Re: Motorcycle blues
"Technology improves, yes. But laws rarely evolve for the better in a motoring context."
But laws rarely evolve, period, in a technology context. Especially in the scientifically illiterate United States, which equates everything inexplicable by the common folk to miracles and magic (and brands anyone who mentions science as a godless communist). Don't quote me on this, but I wouldn't doubt if a good chunk of our surveillance laws govern whether or not the Pinkerton Agency has the authority to ride behind equestrian letter-carriers of the Pony Express. Pretty sure the copyright laws must cover 8-track tapes, Betamax, and transistor radios too. The last major update to the wire-tapping laws occurred under Reagan, talking about the "burgeoning portable telephone technology" or something to that effect. (The "brick," remember those?)

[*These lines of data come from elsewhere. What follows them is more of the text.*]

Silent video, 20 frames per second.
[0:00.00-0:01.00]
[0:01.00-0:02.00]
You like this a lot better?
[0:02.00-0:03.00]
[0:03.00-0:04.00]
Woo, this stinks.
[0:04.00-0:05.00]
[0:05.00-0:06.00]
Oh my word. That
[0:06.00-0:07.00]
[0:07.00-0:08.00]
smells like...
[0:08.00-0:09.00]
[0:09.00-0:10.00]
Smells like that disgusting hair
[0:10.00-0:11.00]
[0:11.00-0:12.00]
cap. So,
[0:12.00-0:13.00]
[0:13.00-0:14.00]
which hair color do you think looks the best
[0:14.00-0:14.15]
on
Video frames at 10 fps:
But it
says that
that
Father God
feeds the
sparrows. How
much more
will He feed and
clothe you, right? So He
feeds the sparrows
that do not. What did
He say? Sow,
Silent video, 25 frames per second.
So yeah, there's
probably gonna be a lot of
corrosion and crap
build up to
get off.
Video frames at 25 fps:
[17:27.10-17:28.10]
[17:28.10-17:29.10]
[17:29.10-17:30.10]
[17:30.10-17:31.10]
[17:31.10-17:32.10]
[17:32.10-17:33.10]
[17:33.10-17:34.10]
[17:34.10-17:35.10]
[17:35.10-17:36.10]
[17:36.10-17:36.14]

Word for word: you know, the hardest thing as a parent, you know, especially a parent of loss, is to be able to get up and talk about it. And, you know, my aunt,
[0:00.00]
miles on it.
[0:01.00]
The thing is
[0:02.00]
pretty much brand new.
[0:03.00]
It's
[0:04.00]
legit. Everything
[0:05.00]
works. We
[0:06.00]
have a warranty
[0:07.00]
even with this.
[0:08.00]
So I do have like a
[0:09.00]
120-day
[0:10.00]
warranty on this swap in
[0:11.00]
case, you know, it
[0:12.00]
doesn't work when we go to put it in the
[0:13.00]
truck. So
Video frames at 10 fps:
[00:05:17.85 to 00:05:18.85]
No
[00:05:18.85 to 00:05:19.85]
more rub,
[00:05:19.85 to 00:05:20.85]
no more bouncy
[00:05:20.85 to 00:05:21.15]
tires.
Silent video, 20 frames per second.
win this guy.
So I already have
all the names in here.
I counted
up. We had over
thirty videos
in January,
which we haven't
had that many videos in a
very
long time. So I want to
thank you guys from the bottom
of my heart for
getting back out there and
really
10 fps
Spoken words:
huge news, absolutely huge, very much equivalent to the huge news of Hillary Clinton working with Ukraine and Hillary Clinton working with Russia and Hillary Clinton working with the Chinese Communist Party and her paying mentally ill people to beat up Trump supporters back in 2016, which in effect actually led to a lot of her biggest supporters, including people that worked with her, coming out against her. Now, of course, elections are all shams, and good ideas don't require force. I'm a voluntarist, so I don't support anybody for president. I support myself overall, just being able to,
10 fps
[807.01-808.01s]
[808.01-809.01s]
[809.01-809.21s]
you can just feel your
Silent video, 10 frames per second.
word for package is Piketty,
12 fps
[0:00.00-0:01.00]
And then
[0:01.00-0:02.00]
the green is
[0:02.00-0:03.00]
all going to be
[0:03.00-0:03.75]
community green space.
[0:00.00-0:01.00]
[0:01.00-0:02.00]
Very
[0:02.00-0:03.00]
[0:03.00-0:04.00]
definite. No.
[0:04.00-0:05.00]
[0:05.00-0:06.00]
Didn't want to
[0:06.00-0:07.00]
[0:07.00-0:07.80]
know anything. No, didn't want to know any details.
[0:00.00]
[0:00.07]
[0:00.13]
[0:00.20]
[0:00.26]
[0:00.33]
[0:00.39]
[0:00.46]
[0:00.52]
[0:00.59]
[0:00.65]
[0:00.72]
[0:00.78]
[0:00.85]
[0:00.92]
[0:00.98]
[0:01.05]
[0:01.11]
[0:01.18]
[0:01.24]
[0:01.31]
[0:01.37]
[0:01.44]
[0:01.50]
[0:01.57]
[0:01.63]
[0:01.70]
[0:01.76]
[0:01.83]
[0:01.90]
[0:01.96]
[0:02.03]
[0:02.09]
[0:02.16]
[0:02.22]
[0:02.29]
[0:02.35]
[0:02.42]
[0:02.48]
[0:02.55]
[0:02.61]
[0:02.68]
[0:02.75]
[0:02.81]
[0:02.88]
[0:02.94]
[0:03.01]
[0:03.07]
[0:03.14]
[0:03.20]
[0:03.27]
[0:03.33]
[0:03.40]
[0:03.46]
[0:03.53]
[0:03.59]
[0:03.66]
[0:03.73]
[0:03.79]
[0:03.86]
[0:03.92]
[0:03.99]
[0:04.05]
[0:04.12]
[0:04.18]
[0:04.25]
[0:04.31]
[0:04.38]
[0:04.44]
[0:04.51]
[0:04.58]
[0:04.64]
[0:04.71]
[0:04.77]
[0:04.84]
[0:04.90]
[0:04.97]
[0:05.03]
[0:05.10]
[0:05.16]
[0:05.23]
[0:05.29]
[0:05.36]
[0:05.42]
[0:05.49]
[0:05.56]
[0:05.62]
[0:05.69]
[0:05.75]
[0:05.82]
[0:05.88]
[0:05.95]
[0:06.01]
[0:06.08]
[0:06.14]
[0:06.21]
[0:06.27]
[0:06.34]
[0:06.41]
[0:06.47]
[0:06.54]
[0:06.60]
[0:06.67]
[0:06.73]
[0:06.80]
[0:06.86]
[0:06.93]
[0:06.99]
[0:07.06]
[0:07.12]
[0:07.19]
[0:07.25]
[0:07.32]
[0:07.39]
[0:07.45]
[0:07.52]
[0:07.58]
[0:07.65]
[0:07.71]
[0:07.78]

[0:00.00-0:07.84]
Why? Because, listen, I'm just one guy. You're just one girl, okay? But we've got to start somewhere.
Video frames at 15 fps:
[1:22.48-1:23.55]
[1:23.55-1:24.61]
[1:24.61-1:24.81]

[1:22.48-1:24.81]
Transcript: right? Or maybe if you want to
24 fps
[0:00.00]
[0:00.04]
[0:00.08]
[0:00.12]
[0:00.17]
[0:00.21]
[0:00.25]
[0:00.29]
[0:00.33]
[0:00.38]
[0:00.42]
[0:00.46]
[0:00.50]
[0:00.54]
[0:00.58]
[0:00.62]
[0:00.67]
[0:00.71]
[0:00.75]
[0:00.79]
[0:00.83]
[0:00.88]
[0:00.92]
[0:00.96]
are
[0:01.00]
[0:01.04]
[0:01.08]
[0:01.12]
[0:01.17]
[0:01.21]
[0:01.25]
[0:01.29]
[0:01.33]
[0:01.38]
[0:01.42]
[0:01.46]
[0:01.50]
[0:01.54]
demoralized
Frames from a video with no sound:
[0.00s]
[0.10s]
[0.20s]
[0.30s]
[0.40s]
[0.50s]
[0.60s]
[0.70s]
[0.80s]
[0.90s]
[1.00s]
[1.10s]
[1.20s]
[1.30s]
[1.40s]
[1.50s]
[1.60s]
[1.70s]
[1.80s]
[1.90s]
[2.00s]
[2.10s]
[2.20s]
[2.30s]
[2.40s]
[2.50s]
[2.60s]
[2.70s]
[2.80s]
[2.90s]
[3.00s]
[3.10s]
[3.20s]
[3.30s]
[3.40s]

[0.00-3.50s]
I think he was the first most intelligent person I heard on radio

New York just now is moving to get rid of horse-drawn carriages -- not on the grounds that they're outdated, but on grounds of animal cruelty. (Shades of a certain Seinfeld episode about force-feeding the poor creature.) A reason I can nevertheless support, but I still believe the point about American Luddism is well-taken. No doubt the laws will take years to catch up with Google cars. They're written for rickshaws, Hannibal's war elephants, and chariots with literal "horse power."
Congress, after all, takes millennia to get things passed that don't serve their own (or their lobby friends') interests. The healthcare act, for example, wasn't about helping sick people pay for health insurance. It was, at its core, about expanding the customer base of private insurance companies. Self-serving crony capitalism is why we in the States will never have an NHS. (But I digress.)